*** Block opens ***
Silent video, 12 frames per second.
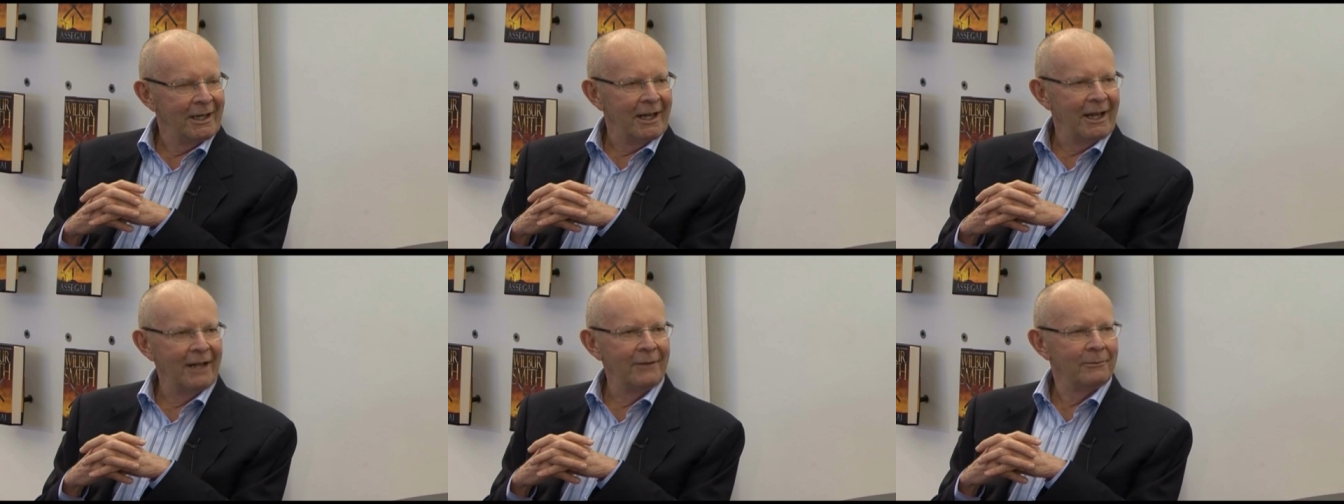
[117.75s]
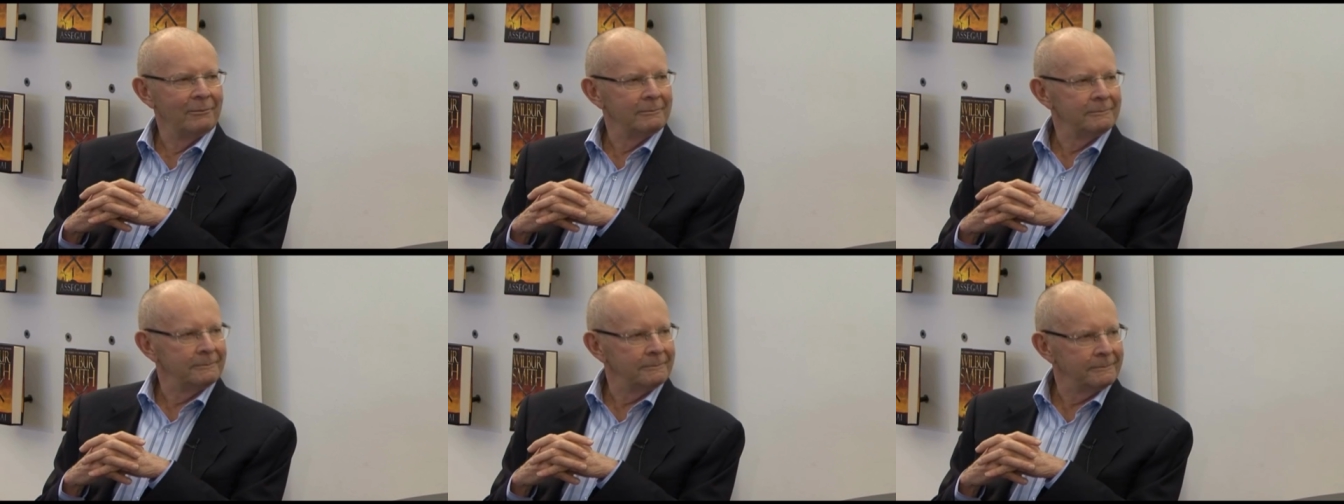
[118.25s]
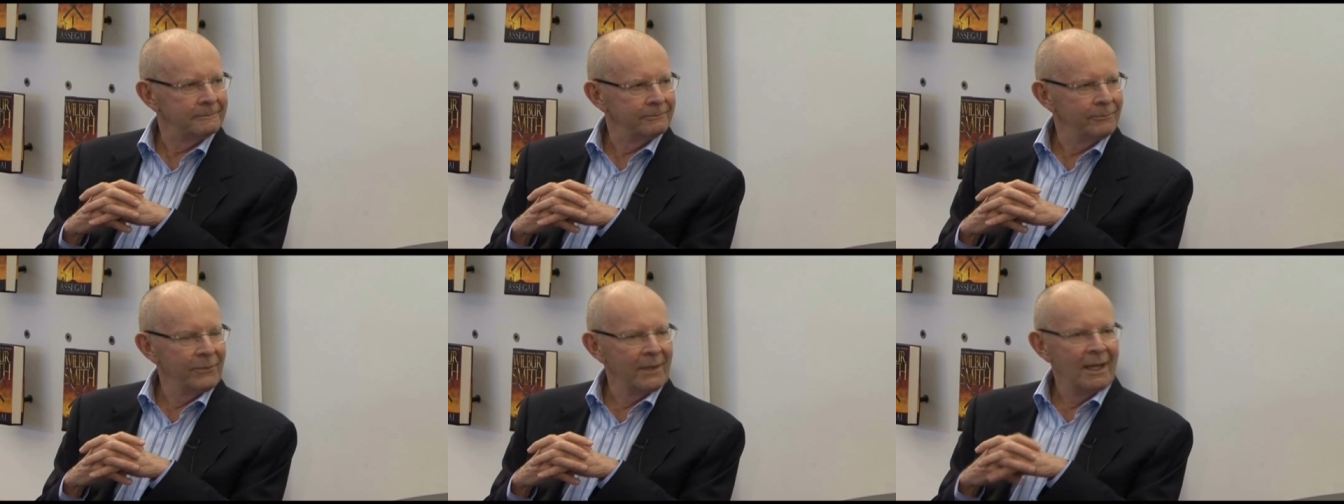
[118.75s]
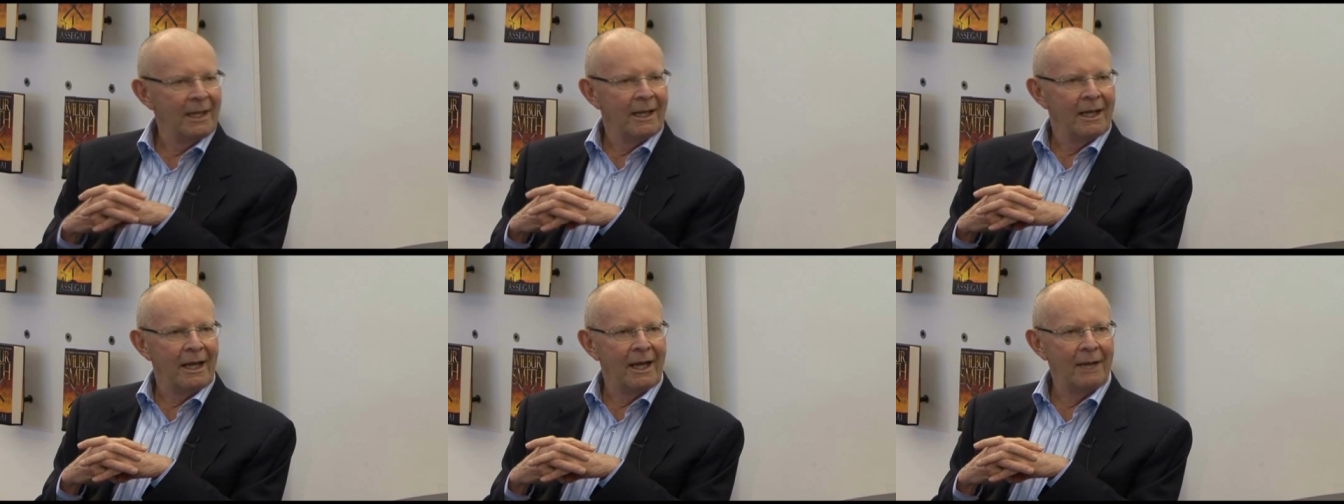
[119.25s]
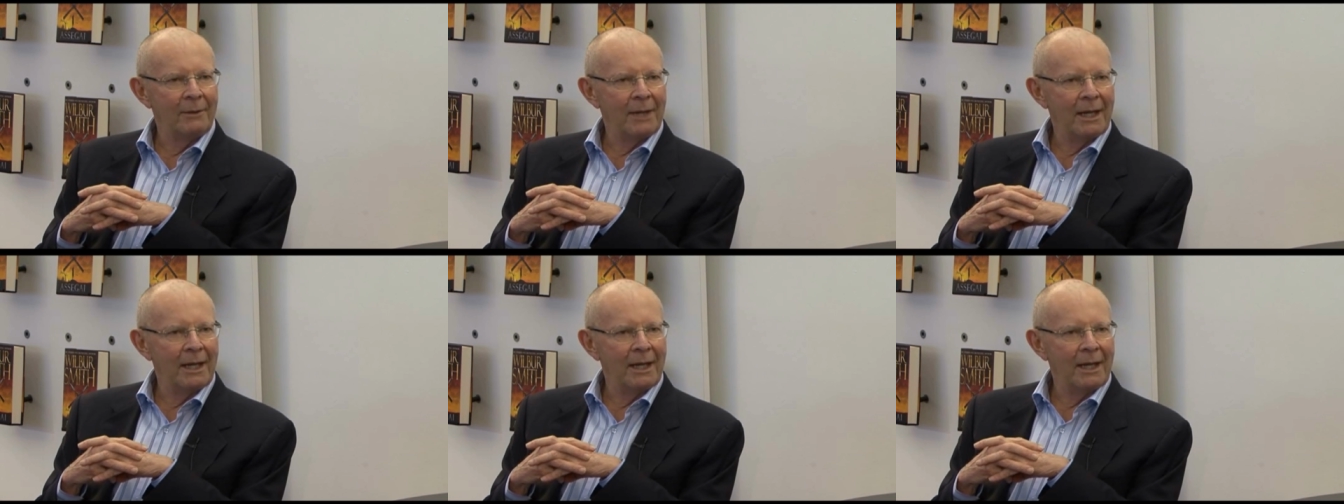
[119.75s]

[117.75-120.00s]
And where and did you go to school? Remind me. I,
*** Block closes ***
- Aim of the task -
Restate the data above word for word, omitting every picture.

- Solved exercise -
Silent video, 12 frames per second.
[117.75s]
[118.25s]
[118.75s]
[119.25s]
[119.75s]

[117.75-120.00s]
And where and did you go to school? Remind me. I,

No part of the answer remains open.